Edmund Morris won a Pulitzer Prize for The Rise of Theodore Roosevelt, and he deserved it. He might have deserved it for the prologue alone, which, in a scene set at the 1907 New Year’s reception at the White House (at which TR managed to shake, in the space of just a few hours, 8150 hands), conveys an extraordinary, gripping, vivacious character sketch which is the best I’ve ever read.
A young American boy who grows up without this book on his shelf leads a childhood deprived. You certainly won’t learn, in elementary school, high school, or college, anything at all of what the man was actually like. He was routinely described, by almost everyone who met him, casually or professionally or diplomatically and in any social sphere whatsoever, as “the most remarkable man I ever met.” In almost every respect, he is an ideal model of American manhood and manliness.
He was a scrawny and a sickly child – so asthmatic that he often had to sleep sitting up in bed. Being exhorted by his father to cure himself by building his body, he did so so obsessively that, many years later, veteran cowboys, mountain climbers, woodsman and soldiers all would contend that he was also the toughest man they’d ever met. A typical, but not unusual, story concerns a hunt where his horse pitched him into a wall, gashing his head and breaking his arm. He got back on his horse and galloped through fifteen more fields before the hunt ended, whereupon he could be seen riding home with a smile on his bloody face and his arm dangling at his side, the bones having slipped past one another. Another time, camping out west in the freezing cold rain, without shelter and in four inches of water, a comrade thinking on his own misery was astonished to hear Roosevelt saying, “By Godfrey, but this is fun!”

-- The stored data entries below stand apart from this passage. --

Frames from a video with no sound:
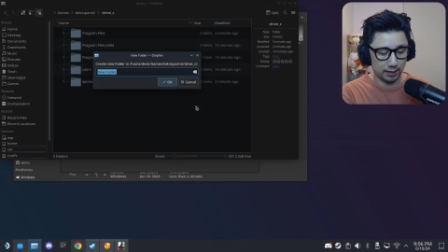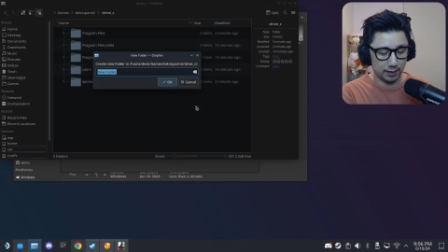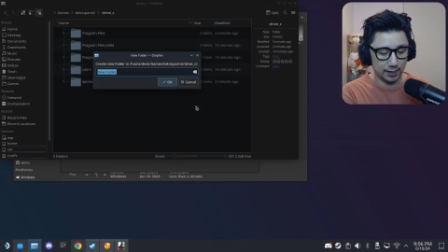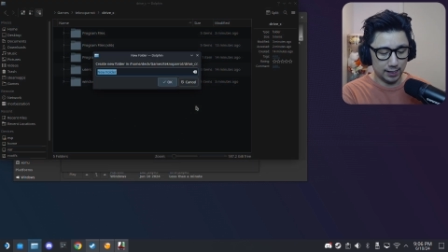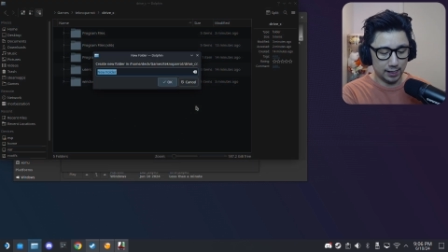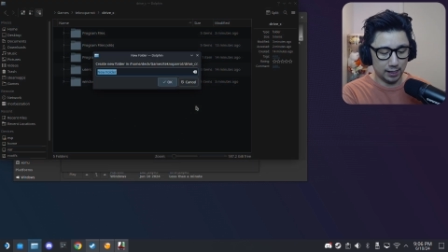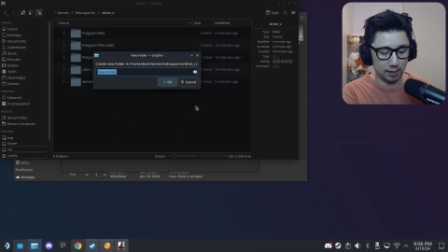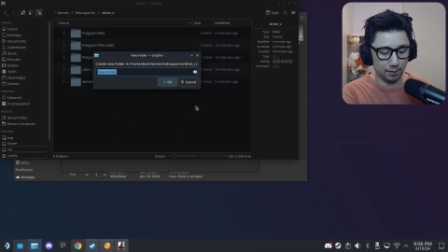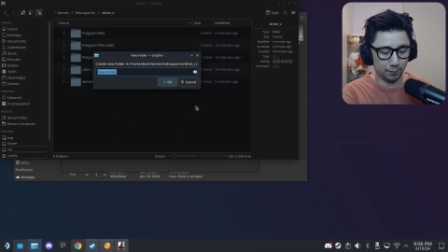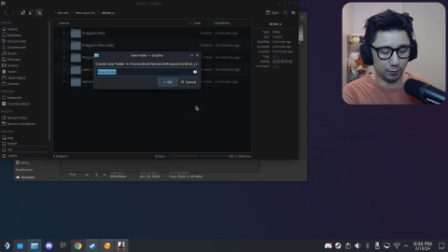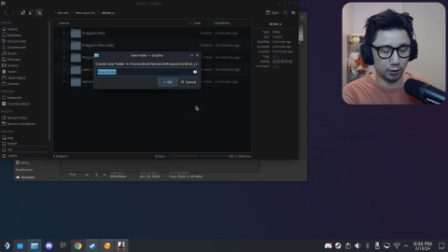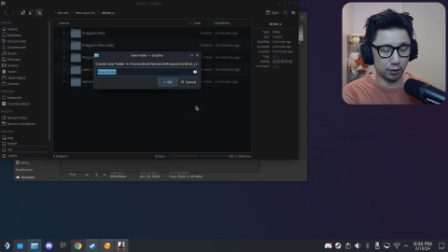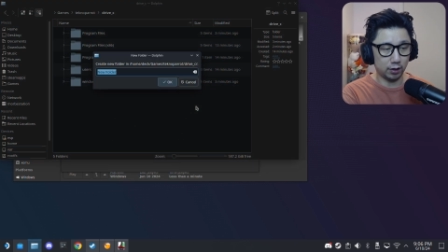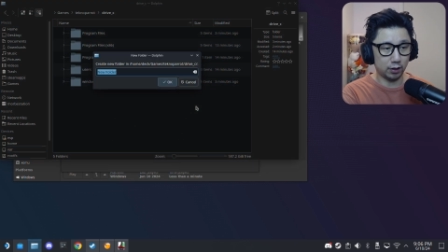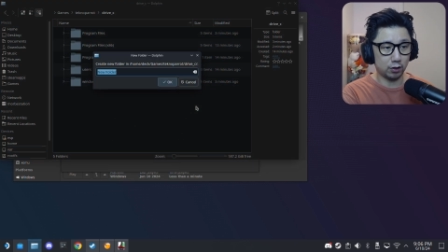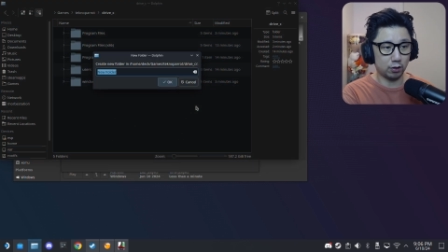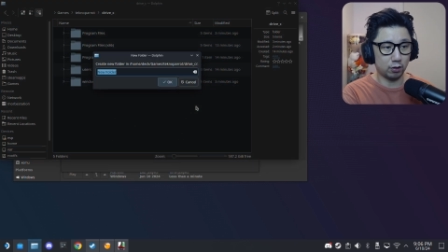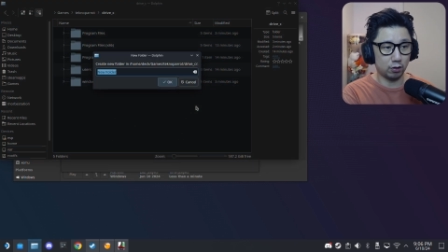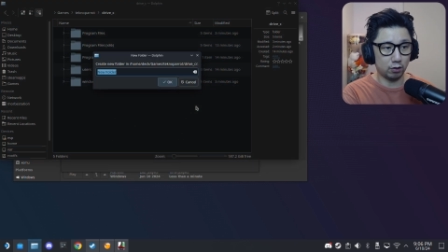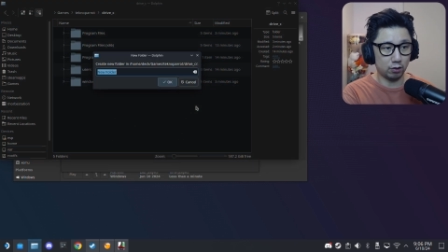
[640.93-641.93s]
And I'm going
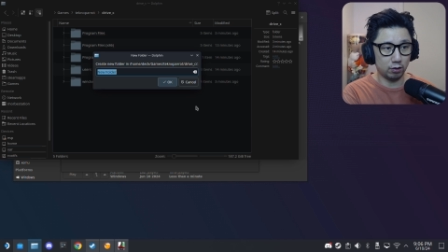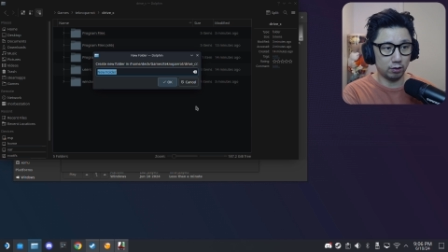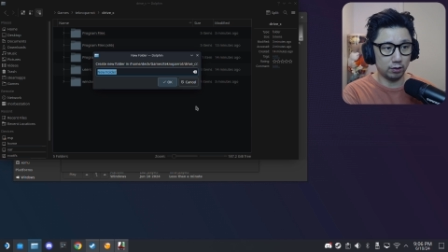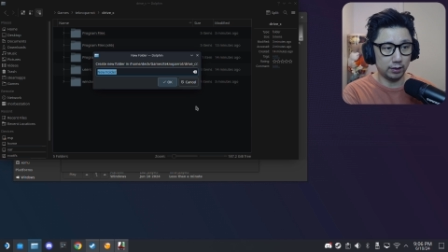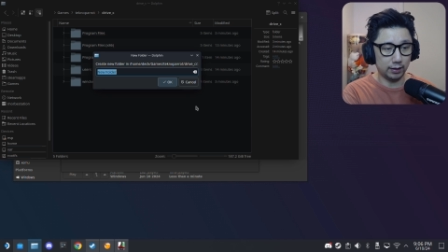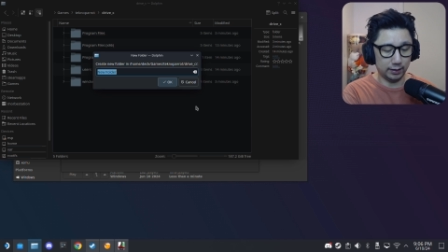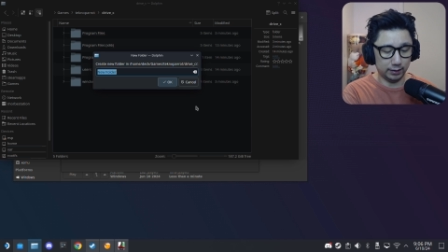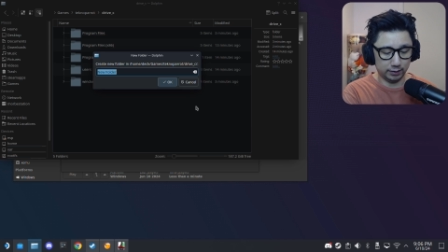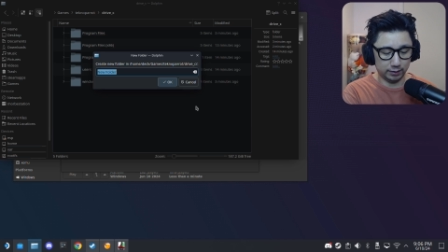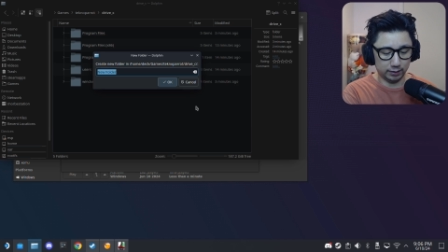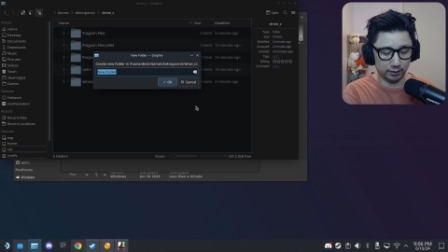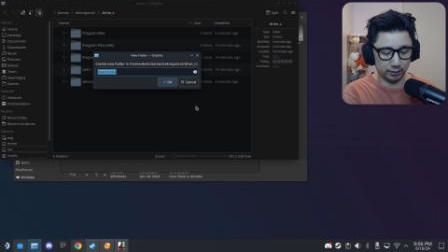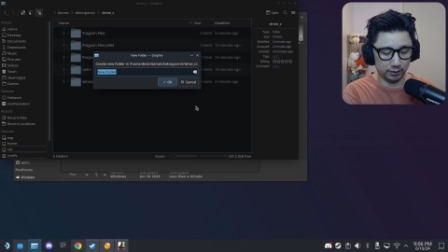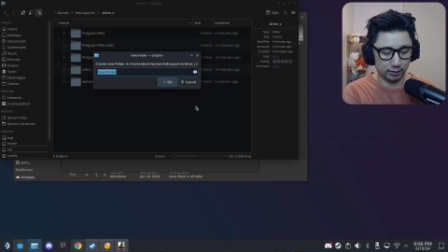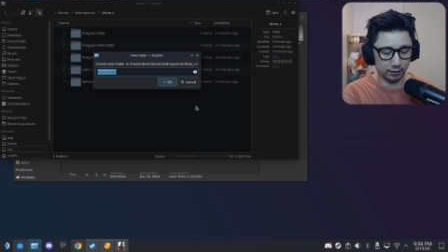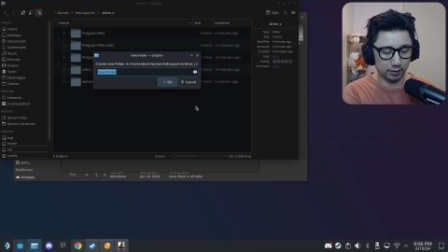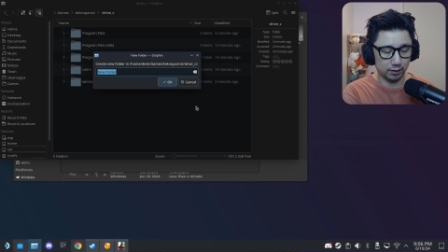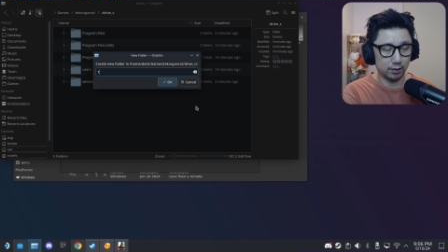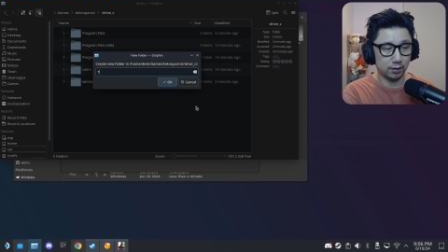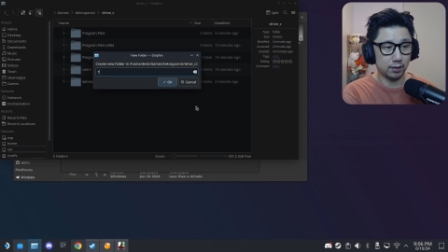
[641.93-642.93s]
to call it
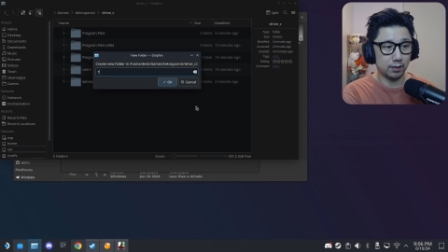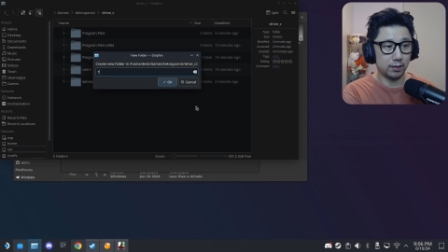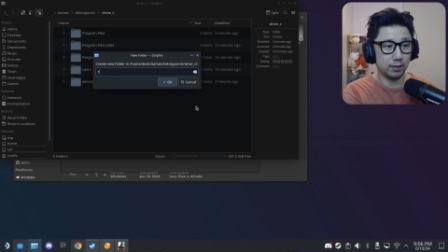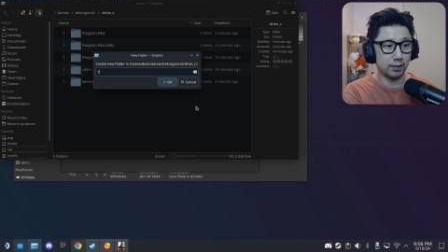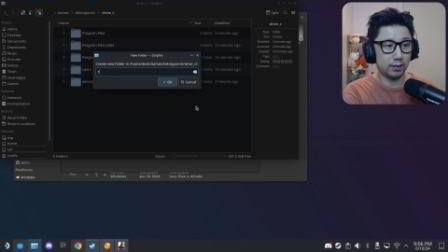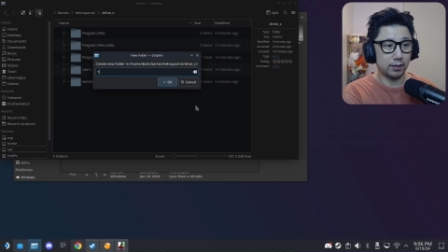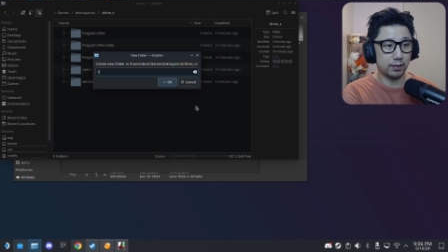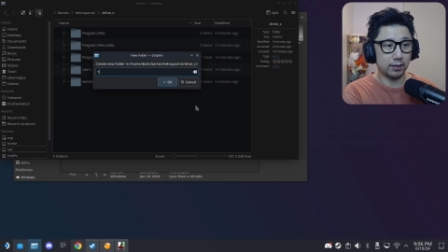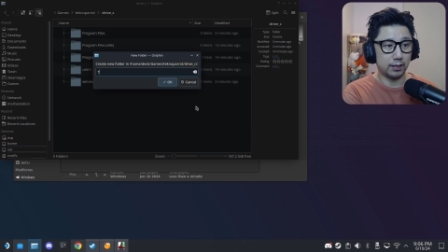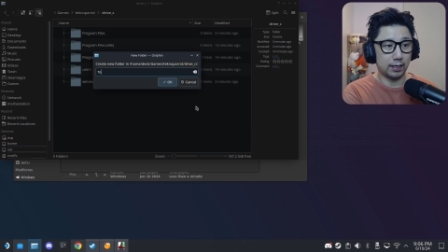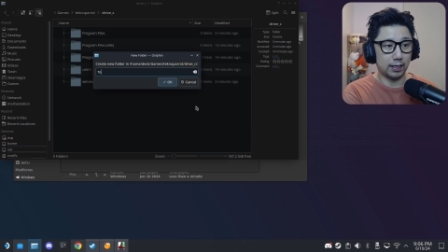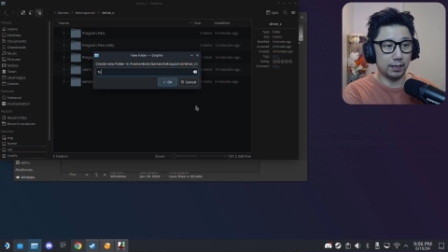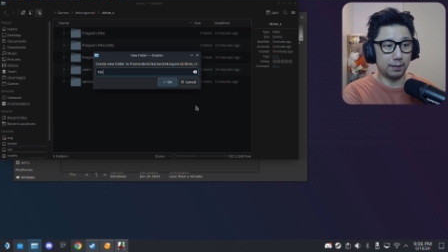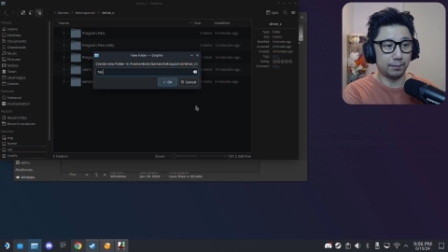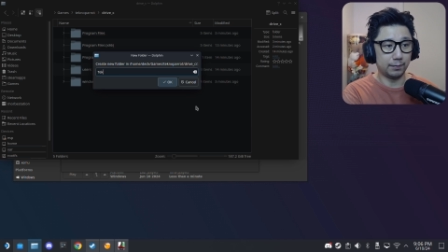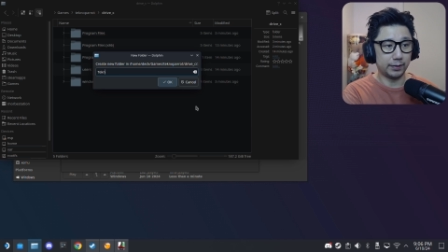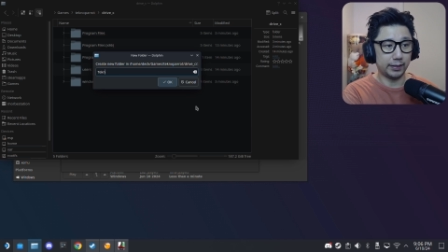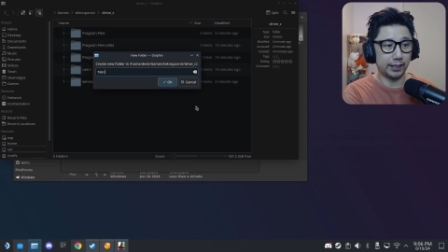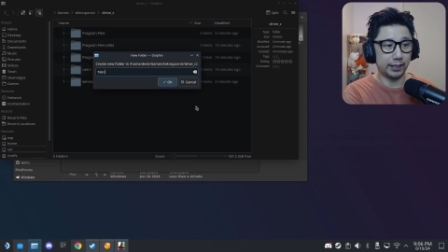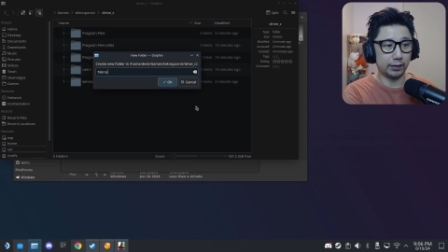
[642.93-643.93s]

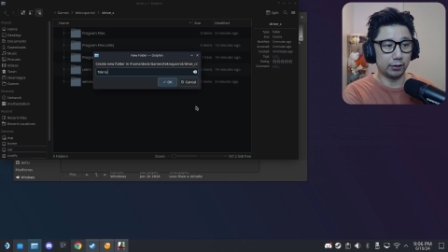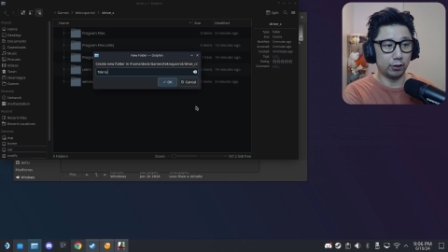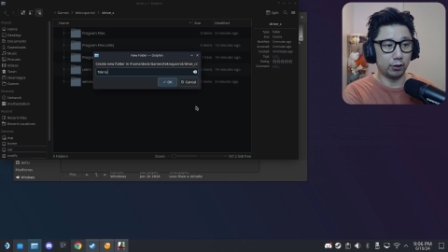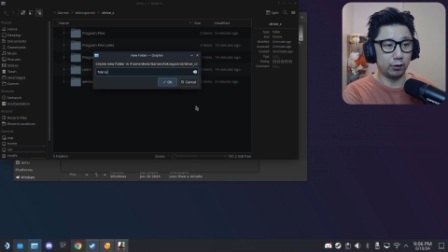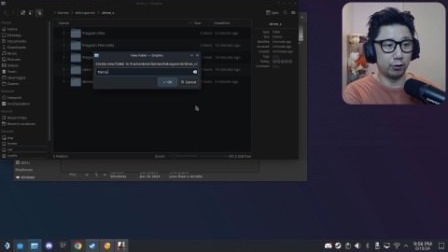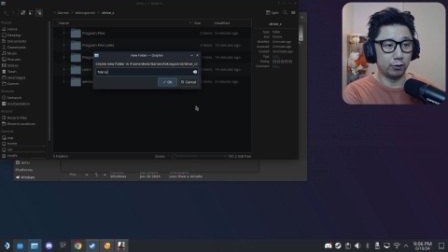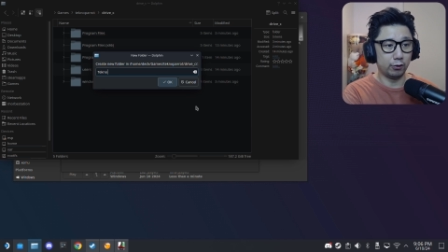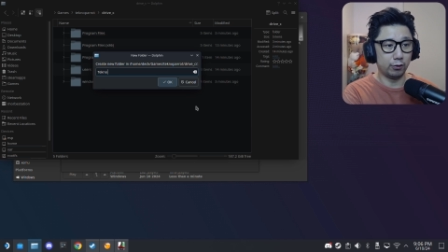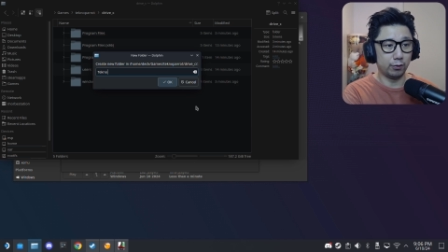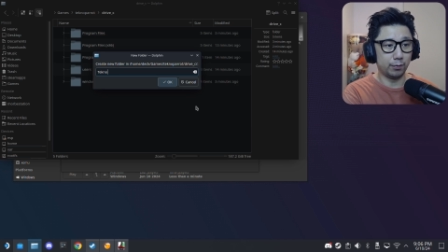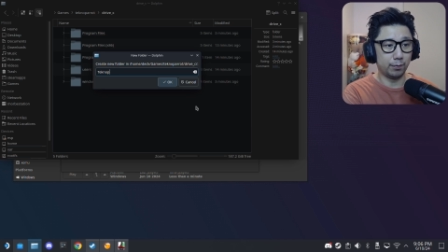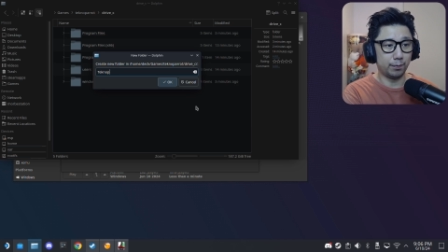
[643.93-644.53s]
um, Techno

He combined a genuinely Navy Seal-like toughness and courage (he did not just lead the charge up San Juan Hill, but was quite literally the first man to get to the top) with equally extraordinary learning. He had read, by his early thirties, about twenty thousand books, and his photographic memory recalled every detail. He could discourse learnedly with French and German diplomats in their own languages, quoting their own publications back to them or reciting in full a poem brought up in passing. He could keep pace with technical experts in any field – indeed, in conversation at least, he outpaced all but the heartiest. As an author himself, with a forceful if not artful style, he achieved great renown starting with his very first book, The Naval War of 1812, which he published at age 26 and which remains the definitive history. It was immediately ordered stocked in the library of every US Navy ship.
Add to this the endorsement of professional politicians who – whether friend or foe – had to admit he was the ablest natural in their field they’d ever seen, and you begin to get a picture of Theodore Roosevelt. But now I’m beyond my word limit, so read the book.
–
Entertainingness: 10/10
Well-writtenness: 9.5/10
Importance, historical and biographical: 9/10
Overall Goodness Rating (OGR): 9.5/10
The Rise of Theodore Roosevelt, by Edmund Morris. Published 1979 by Random House, 920 pages.